Think You Might Have Shared Personal Information?
- Log in to digital banking and check for fraudulent activity
- If you think your accounts at Selfreliance FCU have been compromised, log into your online accounts and change your password. Check to see if there are any unauthorized transactions.
- Contact us
- Contact us at 888-222-8571 if you think you might have compromised your Selfreliance FCU account, and
inadvertently shared with anyone the following types of information:
- Your credit or debit card number
- Personal information about you, such as your Social Security number or taxpayer identification number
- Your selfreliance.com sign-in information, including your user ID and password
- Report suspicious activity to the FTC
- The FTC works for the consumer to prevent fraudulent, deceptive and unfair business practices in the
marketplace and to provide information to help consumers spot, stop, and avoid them.
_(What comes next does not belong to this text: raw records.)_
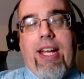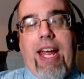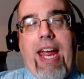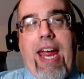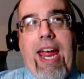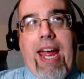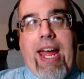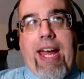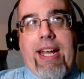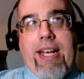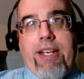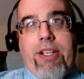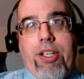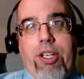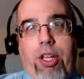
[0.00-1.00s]

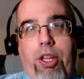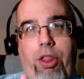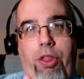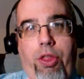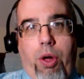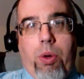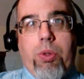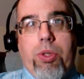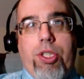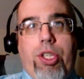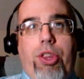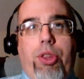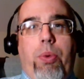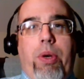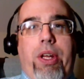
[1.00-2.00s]
and those
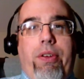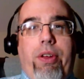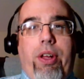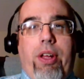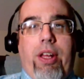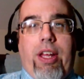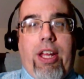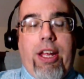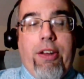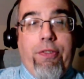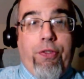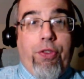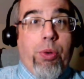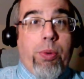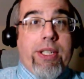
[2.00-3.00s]
three
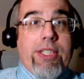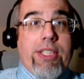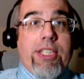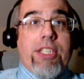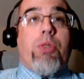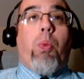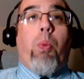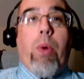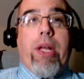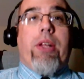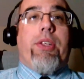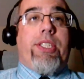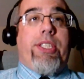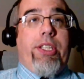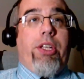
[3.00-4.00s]
influences
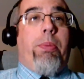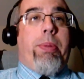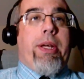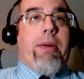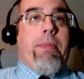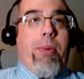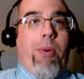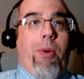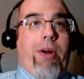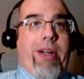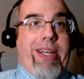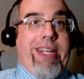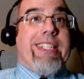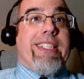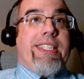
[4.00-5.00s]
will still be
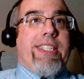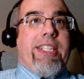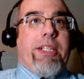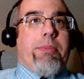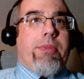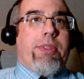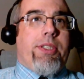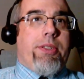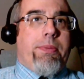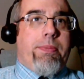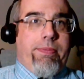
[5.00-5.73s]
important, it seems.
To file a complaint
visit www.ftc.gov or call toll-free, 1-877-FTC-HELP (1-877-382-4357); TTY: 1-866-653-4261. The FTC enters
Internet, telemarketing, identity theft, and other fraud-related complaints into Consumer Sentinel, a
secure, online database available to hundreds of civil and criminal law enforcement agencies in the U.S. and abroad.
- If you get spam that is phishing for information, forward it to firstname.lastname@example.org. Visit www.ftc.gov/spam to learn other ways to avoid email scams and deal with deceptive spam.
- If you believe you’ve been scammed, file your complaint at www.ftc.gov and then visit the FTC’s Identity Theft website to learn how to minimize your risk of damage from ID theft.